November is Alzheimer’s Awareness month. To acknowledge how challenging caregiving can be, we have a guest blogger joining us for the next two weeks. Dominic Belmonte, Former President and CEO of the Golden Apple Foundation opens up about his own mother’s battle with Alzheimer’s in a four-part series.
The Accompany | Part 4
By Dominic Belmonte, Former President and CEO, Golden Apple Foundation
6. The leaving takes place slowly. Visits in which my mother and I would sit and talk for ninety minutes became fifteen minutes. She stared at me, then stared off towards that gathering place. I would try to entertain her by playing through You-Tube on my phone, the Italian peasant country songs my father used to blast on reel-to-reel tape with the speakers pointed out the window so the neighborhood would know Italians lived here. Jimmy Roselli. Carlo Buti. Sergio Franchi (who my grandmother famously referred to as “Surgical” Franchi—and so his name remains in my family). Simple Italian lyrics. (Years later I did the same thing in college, blaring out Jethro Tull and Led Zeppelin—announcing a different ethos).
In “Mala Femmina” https://lyricstranslate.com/en/malafemmena-foul-woman.html the pain of betrayal is evoked:
I love you so much and I hate you,
I can’t forget you.
I still love you so much,
but you don’t know why.
Because the one and only love
for me has always been you.
And you, for a whim,
you destroyed everything, oh darling.
But God won’t forgive you
for what you’ve done to me.
I twist the words around in my anguish to God for what had been done to this lovely, loving woman.
Like many endings, like my father’s, I was not there. Whatever appointed hour or decision made occurred in my absence.
Thus ended three years of worry, planning, stress, and deciding. I took over my mother’s bills, learned online banking, and kept close track of her money to afford the $7500 monthly fee for dinners made on her behalf, medications given, hair appointments made, religious visits, kindly and weird singers making bad jokes and singing nostalgic songs. My mother did not go bankrupt, because we sold her house.
In getting it ready for emptying, I found surprises: money hidden between pages of books, pictures my father took of topless Philippine women during his service on Leyte in WWII. My nephew discovered slides my father, who operated a photography studio on LsSalle Street after the war, took of my mother in lingerie. In lingerie. My mother, who professed to undressing in the dark each night at bedtime. Mysteries and revelations. We all gather them for our children to later discover.

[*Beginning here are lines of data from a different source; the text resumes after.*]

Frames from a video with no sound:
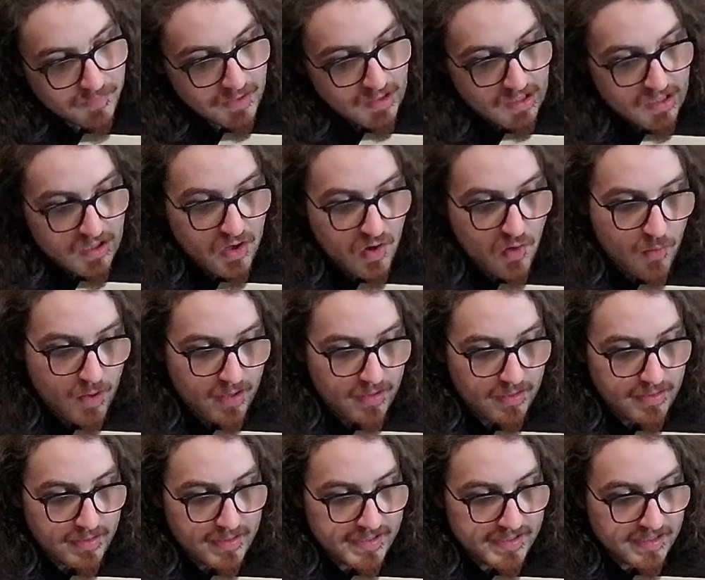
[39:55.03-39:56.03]
You
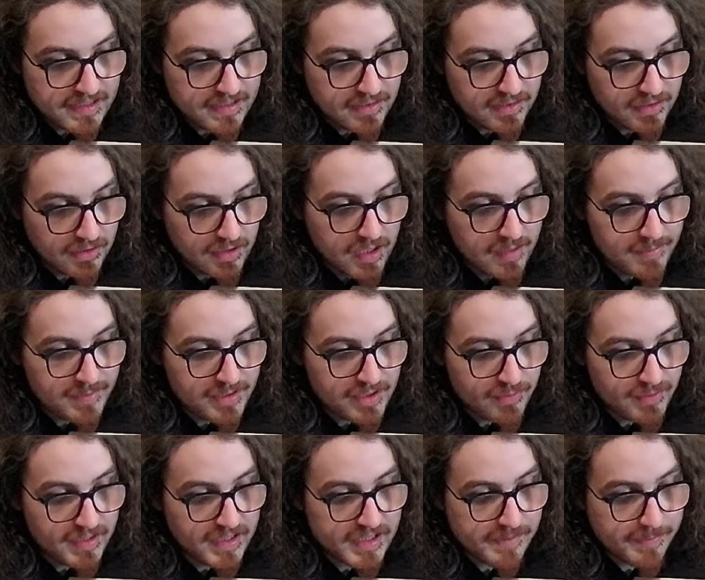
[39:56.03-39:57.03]
want this little
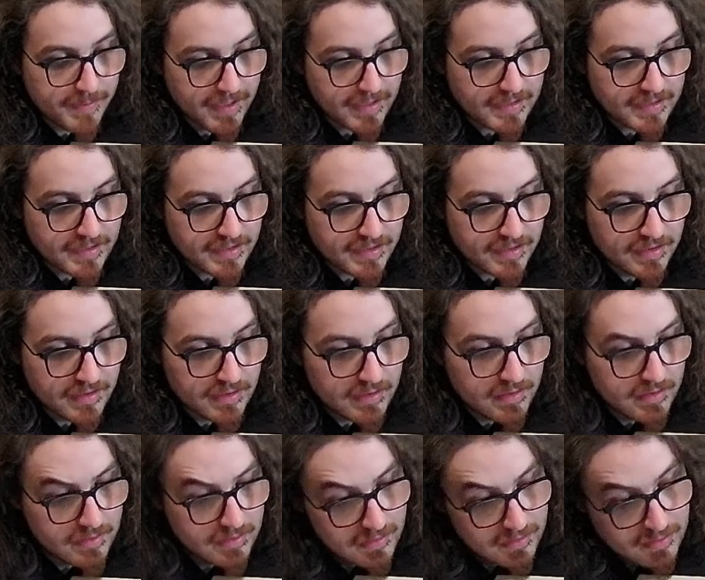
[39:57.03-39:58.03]
in-between space.
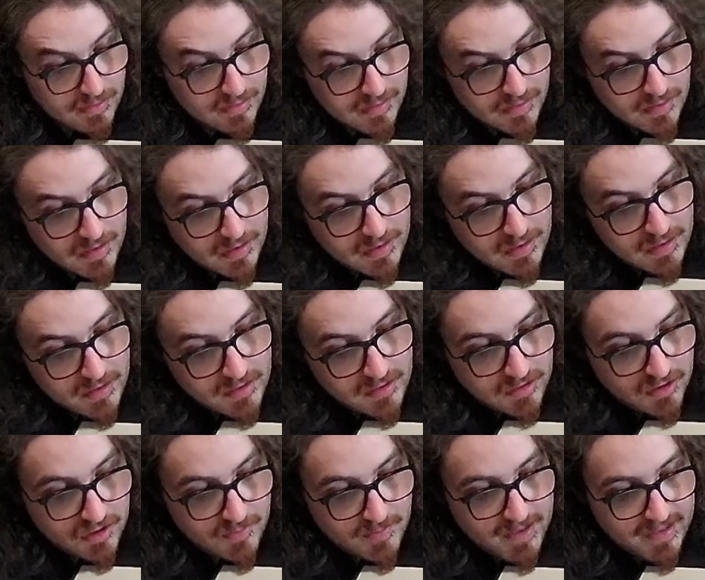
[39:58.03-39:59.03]

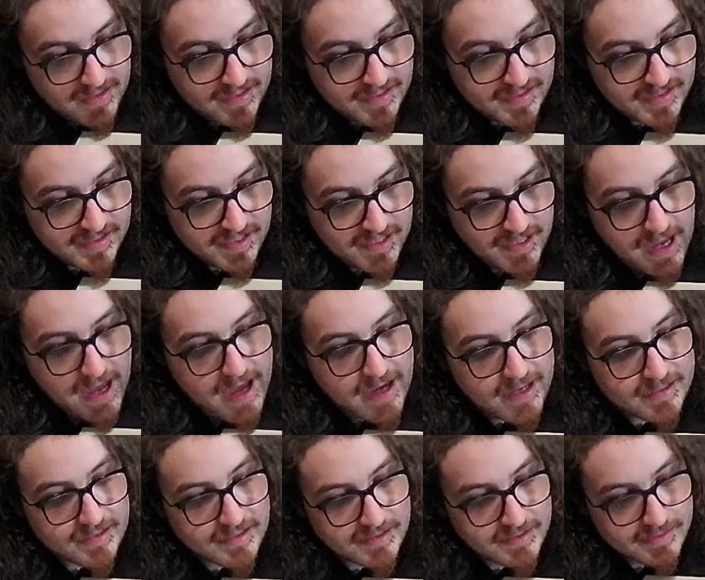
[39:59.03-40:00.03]
You make the
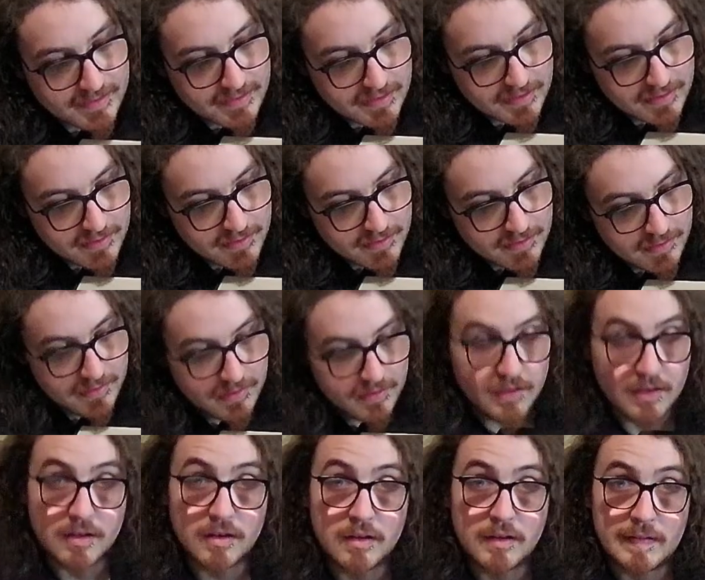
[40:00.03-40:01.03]
z-axis
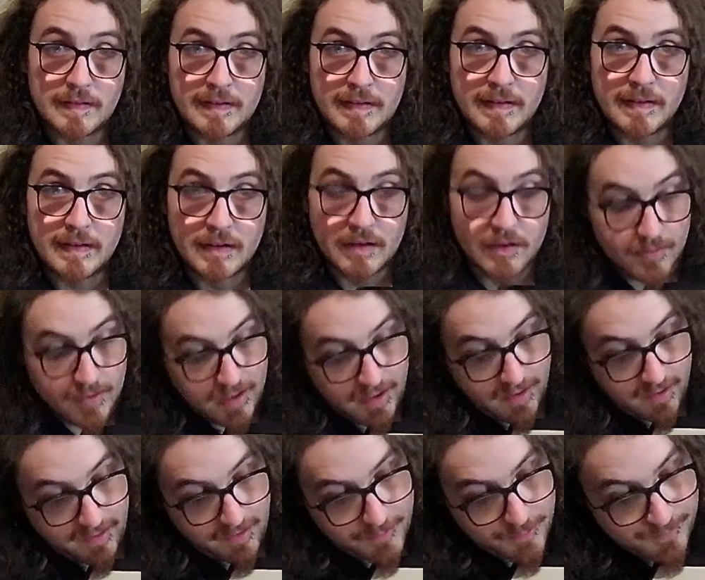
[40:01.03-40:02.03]
right
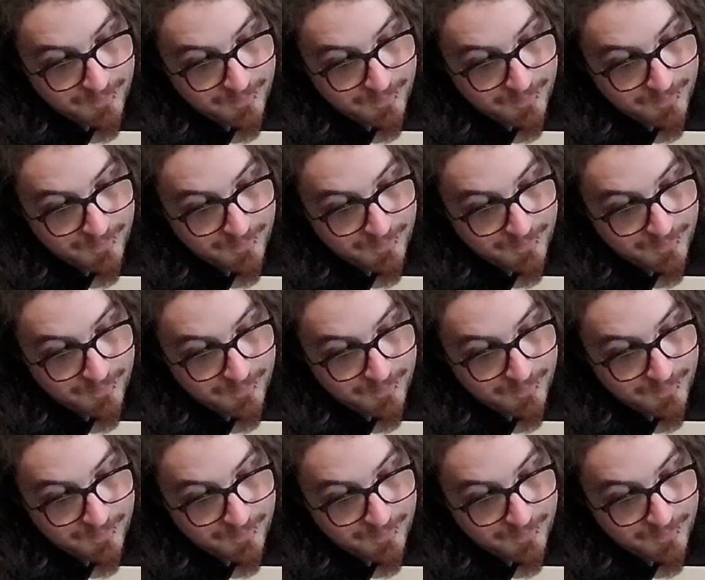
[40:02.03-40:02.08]
here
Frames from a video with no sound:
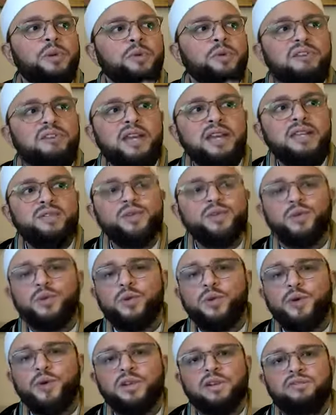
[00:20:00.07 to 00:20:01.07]
we read the
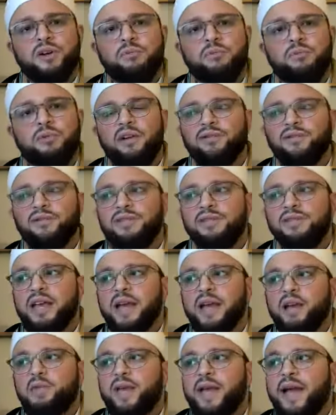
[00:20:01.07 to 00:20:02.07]
stories of our prophets,
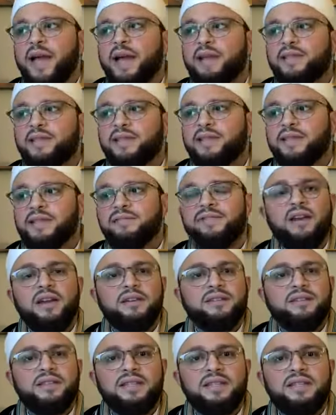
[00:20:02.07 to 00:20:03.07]
we act as if they
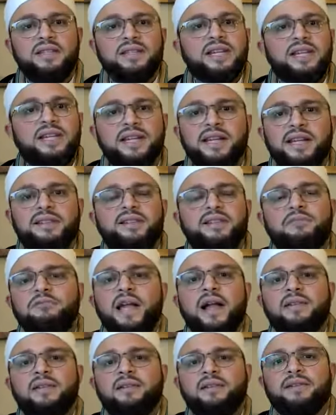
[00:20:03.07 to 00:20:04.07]
are disconnected
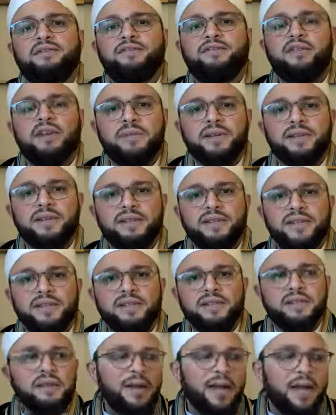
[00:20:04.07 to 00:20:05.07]
realities from us, that
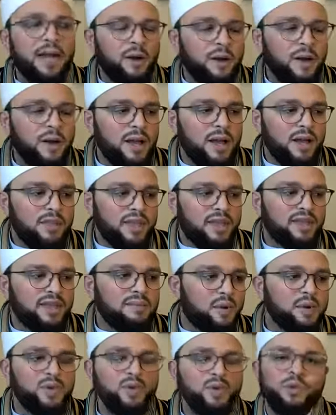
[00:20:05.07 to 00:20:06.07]
somehow that
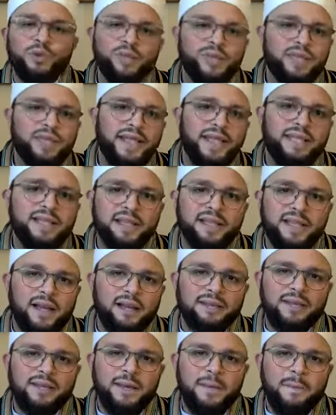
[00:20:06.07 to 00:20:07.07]
emotional state is
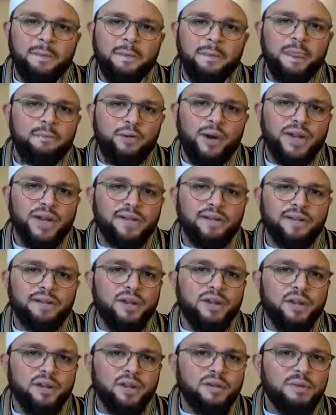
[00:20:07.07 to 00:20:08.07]
not present.
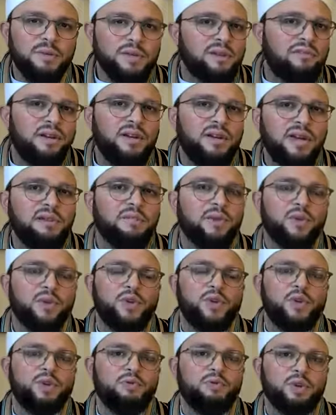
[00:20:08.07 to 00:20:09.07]
No, it was a very
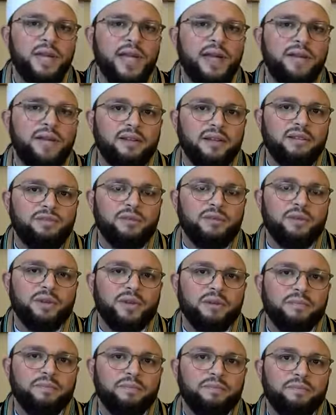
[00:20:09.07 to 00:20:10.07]
emotional reality for
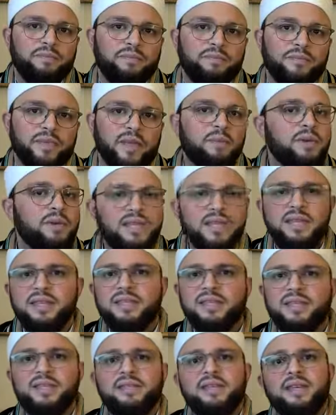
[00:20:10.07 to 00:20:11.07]
them. And we see
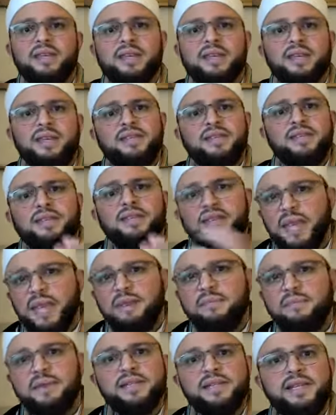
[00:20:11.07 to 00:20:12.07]
this in the
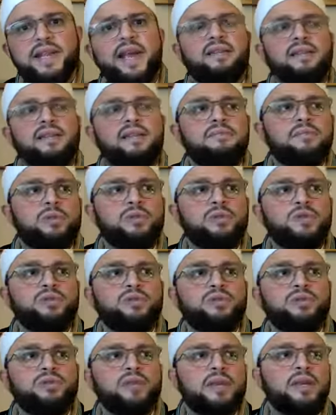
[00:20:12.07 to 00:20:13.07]
same exact
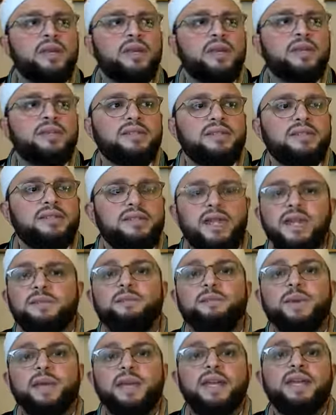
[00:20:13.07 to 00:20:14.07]
emotional
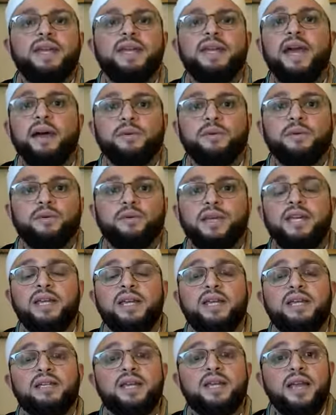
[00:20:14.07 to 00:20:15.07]
state playing out. When
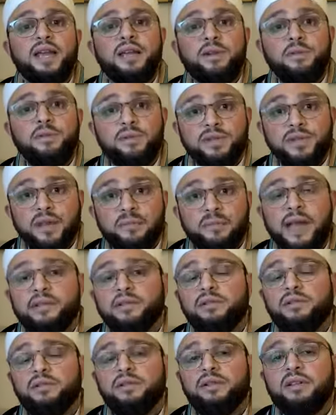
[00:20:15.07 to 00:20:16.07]
he was
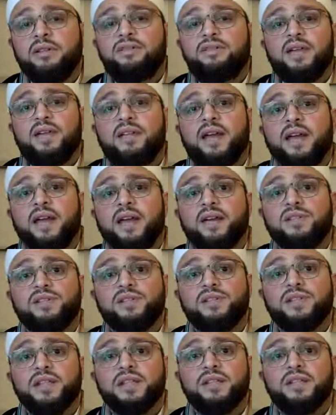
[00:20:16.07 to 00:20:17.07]
commanded to leave Sayyidina Hajar and
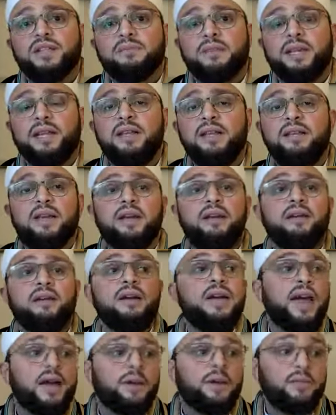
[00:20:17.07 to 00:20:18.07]
Sayyidina Ismail there,
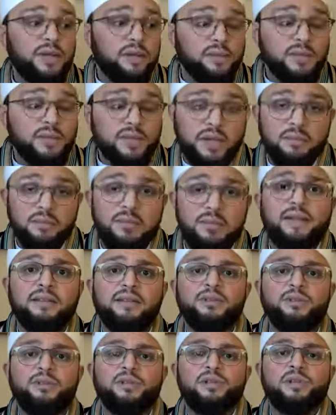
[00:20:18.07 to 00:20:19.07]
and when he was
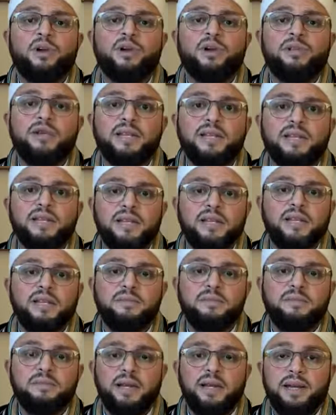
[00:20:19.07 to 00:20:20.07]
commanded to slaughter his son
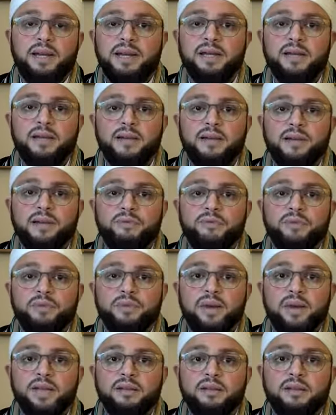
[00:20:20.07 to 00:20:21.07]
Ismail,
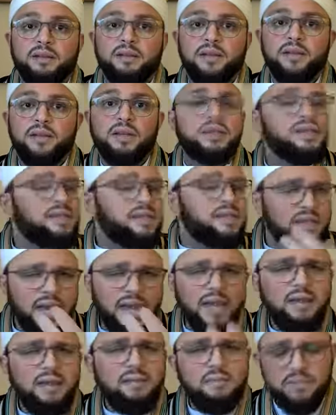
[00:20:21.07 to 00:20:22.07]
right? The
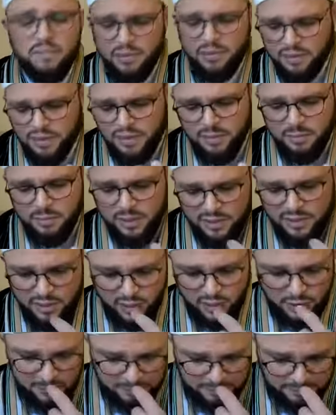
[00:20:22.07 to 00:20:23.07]
same
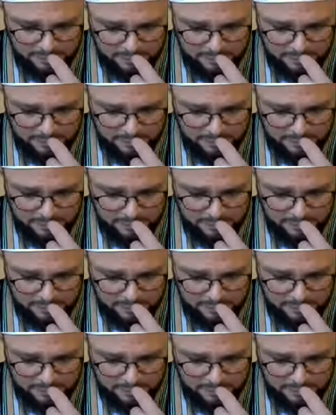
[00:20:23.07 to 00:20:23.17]
disposition.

The songwriter John Darnielle of The Mountain Goats writes and sings with love and emotion about the passing of his mother in “Matthew 25:21” and is worth listening to, right now: https://www.youtube.com/watch?v=mFpQQM1pfUc . I used two lines from this song for the cover of my mother’s funeral book:
“And you were a presence full of life upon this earth,
And I am a witness to your life and to its worth.”
The essence of the accompany: witnessing.
Dominic Belmonte
This concludes our 4 part guest blogger series from Dominic Belmonte.